▶ THE PROBLEM: Go through the material line by line and copy each one with the word "have".

▶ DATA EXCERPTS:
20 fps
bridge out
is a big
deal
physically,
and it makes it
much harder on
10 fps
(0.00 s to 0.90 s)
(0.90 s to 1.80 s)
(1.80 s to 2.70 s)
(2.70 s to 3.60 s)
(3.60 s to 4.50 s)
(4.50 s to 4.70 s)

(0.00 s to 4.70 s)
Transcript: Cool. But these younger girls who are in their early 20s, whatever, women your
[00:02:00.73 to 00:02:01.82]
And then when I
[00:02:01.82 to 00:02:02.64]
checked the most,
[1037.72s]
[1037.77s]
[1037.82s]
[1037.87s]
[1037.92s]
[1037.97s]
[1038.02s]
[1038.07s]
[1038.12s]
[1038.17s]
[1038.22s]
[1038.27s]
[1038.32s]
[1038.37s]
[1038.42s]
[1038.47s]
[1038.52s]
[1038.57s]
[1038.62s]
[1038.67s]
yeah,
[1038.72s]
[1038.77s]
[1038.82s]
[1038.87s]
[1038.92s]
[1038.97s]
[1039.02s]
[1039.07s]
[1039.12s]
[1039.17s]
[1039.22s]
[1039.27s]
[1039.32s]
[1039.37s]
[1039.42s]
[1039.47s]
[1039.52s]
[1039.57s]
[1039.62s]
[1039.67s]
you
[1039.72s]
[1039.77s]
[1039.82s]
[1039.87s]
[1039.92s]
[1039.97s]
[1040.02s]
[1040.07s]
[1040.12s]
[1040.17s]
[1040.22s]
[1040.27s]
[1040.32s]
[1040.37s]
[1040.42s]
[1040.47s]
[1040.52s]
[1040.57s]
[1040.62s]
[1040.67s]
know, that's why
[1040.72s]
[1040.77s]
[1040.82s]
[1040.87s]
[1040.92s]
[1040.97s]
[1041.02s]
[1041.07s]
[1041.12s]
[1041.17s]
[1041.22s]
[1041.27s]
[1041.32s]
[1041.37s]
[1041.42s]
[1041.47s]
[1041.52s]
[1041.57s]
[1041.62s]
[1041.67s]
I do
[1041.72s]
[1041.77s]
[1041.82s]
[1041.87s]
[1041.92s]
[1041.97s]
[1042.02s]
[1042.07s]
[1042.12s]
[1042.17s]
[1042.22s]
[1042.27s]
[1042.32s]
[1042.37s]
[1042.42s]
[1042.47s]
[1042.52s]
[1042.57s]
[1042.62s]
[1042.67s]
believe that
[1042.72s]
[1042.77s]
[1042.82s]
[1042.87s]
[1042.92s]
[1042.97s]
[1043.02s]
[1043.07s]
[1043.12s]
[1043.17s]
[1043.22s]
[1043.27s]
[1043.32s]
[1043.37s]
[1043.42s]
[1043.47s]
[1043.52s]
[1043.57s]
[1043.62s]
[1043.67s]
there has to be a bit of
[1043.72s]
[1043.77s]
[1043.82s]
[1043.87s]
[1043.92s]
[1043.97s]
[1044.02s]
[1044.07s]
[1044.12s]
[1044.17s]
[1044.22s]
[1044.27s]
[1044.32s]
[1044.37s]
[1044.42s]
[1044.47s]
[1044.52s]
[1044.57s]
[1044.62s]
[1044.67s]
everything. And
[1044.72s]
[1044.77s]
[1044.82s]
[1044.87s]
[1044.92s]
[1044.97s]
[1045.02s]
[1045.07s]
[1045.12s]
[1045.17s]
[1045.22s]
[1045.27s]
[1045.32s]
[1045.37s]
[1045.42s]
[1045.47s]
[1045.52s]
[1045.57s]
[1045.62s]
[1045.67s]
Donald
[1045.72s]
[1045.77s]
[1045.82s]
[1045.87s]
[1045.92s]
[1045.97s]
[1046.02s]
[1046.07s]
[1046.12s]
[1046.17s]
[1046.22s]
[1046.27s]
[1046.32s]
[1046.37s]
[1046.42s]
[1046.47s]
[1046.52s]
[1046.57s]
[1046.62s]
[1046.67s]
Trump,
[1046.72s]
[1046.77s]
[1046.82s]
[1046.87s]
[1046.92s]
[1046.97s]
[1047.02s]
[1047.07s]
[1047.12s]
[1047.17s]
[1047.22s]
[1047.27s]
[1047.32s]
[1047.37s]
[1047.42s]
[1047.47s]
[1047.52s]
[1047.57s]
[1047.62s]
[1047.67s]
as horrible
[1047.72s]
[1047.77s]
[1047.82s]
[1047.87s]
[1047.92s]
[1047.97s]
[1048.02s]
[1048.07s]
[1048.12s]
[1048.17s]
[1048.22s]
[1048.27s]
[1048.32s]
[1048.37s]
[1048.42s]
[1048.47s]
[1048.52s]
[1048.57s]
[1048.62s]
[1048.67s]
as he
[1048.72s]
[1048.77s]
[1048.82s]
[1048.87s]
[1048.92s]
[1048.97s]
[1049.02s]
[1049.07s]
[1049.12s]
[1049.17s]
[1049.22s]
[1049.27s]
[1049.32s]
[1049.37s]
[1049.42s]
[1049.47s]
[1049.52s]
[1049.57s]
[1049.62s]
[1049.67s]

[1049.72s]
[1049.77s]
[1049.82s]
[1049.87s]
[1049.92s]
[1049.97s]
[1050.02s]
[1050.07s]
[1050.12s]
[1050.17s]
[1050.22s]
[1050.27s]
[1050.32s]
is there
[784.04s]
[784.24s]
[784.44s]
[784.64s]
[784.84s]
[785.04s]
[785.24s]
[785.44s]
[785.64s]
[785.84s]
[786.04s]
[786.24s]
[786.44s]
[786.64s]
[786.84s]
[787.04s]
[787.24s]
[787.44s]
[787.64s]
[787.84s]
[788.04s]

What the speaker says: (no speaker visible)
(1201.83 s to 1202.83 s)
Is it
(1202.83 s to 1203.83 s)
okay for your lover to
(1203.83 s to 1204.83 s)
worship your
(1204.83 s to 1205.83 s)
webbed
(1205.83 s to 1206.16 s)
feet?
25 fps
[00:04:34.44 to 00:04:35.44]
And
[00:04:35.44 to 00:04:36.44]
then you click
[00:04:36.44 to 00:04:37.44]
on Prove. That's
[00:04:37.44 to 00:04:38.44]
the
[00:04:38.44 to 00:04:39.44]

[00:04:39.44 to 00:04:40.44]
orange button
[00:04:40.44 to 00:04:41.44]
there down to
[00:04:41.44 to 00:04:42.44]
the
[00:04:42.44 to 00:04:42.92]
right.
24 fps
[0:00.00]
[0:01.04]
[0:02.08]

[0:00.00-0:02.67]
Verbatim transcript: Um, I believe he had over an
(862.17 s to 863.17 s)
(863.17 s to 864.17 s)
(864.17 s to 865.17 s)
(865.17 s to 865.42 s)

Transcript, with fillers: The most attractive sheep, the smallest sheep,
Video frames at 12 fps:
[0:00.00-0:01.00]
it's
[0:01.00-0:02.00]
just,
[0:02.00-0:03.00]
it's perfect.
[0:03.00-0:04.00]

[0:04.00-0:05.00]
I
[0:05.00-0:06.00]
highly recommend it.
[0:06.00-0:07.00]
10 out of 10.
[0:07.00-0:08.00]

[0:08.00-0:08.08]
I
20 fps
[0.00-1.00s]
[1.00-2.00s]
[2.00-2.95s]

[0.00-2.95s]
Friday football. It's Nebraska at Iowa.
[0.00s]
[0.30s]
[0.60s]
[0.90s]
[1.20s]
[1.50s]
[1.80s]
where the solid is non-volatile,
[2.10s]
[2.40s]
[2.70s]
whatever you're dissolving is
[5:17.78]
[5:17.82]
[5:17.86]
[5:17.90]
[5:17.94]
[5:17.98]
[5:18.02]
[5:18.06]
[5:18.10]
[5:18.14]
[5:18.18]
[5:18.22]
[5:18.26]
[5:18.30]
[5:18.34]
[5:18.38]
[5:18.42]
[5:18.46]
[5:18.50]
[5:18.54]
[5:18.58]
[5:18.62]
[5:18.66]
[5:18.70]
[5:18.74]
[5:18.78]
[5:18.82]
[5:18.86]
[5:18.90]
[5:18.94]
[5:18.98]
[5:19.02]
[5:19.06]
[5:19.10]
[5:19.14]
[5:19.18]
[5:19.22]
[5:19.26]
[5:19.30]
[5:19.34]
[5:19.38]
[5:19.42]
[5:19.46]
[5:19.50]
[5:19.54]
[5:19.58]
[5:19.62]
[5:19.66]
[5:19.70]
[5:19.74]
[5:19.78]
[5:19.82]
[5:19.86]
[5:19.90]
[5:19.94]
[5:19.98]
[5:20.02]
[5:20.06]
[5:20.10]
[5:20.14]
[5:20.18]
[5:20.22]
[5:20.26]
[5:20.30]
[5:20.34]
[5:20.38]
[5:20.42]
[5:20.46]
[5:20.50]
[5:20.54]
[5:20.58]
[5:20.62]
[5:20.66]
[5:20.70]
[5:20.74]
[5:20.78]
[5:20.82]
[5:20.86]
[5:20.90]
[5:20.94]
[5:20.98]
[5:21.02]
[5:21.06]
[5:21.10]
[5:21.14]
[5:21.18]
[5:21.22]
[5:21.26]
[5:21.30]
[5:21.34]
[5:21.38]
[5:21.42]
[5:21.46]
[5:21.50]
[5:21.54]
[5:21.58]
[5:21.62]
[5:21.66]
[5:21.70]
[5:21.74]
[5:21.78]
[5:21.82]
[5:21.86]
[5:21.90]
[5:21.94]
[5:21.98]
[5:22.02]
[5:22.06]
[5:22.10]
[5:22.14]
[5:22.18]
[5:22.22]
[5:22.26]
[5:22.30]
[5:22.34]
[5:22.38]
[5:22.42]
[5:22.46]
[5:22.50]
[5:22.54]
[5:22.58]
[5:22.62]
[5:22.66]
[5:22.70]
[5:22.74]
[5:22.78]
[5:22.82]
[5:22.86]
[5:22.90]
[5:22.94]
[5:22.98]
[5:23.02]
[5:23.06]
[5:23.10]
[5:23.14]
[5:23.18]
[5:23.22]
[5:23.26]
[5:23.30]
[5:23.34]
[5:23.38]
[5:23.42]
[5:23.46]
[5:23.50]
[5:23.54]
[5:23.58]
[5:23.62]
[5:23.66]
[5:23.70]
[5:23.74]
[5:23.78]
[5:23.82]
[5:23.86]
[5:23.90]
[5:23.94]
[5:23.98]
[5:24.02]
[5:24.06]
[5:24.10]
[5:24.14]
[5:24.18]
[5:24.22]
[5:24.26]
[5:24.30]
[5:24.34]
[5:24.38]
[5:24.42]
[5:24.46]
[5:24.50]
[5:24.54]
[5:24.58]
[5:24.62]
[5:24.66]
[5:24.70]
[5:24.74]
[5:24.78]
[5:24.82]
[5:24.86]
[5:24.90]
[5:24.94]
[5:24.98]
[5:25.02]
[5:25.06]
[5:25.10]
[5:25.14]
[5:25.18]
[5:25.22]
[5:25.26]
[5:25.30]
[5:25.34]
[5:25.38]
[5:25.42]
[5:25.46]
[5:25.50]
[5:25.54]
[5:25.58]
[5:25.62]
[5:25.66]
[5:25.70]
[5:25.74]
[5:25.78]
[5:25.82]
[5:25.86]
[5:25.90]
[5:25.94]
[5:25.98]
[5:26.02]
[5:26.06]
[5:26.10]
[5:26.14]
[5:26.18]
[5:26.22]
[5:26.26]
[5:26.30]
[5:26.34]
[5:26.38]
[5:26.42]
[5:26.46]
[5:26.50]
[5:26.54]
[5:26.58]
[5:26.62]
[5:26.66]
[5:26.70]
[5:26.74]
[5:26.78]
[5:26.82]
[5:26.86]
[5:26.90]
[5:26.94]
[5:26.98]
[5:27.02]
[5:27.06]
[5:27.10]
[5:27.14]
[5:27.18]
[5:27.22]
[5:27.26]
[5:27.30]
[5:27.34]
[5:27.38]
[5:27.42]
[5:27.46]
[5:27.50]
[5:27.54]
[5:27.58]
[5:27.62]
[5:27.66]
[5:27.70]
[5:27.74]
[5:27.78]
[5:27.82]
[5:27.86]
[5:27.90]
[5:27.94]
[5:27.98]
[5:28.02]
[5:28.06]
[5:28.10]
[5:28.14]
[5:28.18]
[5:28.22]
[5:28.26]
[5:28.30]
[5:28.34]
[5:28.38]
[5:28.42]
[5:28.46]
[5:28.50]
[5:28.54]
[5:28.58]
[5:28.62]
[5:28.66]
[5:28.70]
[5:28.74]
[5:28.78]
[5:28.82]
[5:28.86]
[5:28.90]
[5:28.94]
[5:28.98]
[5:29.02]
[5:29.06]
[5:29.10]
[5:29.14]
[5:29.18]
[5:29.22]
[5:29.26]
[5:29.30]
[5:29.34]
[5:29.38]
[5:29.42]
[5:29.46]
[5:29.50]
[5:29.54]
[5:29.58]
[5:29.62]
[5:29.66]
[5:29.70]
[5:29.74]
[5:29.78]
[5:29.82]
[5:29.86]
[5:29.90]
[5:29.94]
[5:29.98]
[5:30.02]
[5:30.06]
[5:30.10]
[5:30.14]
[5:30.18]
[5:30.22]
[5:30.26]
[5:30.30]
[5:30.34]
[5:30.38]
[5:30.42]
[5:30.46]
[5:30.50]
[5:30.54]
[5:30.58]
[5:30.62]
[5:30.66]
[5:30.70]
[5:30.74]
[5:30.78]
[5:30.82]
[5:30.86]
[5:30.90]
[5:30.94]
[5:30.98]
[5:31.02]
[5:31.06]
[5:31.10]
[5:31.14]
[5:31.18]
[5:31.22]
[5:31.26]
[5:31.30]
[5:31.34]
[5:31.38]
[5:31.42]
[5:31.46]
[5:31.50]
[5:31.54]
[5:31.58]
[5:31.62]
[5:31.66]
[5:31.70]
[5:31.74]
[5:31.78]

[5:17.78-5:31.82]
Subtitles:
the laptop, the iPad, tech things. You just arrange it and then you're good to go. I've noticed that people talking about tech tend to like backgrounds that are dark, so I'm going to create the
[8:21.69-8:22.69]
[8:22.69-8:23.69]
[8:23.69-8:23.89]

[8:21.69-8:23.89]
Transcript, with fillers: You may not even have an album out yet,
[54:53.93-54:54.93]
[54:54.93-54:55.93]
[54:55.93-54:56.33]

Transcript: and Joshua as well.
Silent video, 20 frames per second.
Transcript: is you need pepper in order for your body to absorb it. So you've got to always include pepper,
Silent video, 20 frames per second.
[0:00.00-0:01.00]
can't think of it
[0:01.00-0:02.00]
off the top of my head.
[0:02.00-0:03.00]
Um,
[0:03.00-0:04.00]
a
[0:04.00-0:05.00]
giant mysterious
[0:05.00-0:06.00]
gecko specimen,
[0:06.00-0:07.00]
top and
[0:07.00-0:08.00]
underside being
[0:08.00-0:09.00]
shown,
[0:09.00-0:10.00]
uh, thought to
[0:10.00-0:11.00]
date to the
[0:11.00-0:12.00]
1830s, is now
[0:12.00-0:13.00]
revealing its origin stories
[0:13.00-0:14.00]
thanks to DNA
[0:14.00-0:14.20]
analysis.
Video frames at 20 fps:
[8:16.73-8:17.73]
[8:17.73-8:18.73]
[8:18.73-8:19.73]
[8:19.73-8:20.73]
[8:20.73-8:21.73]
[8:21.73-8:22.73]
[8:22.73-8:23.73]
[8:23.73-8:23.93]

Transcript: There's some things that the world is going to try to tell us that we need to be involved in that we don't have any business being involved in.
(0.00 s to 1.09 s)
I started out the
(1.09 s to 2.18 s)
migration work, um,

▶ TASK RESPONSE:
Transcript, with fillers: You may not even have an album out yet,
Transcript: There's some things that the world is going to try to tell us that we need to be involved in that we don't have any business being involved in.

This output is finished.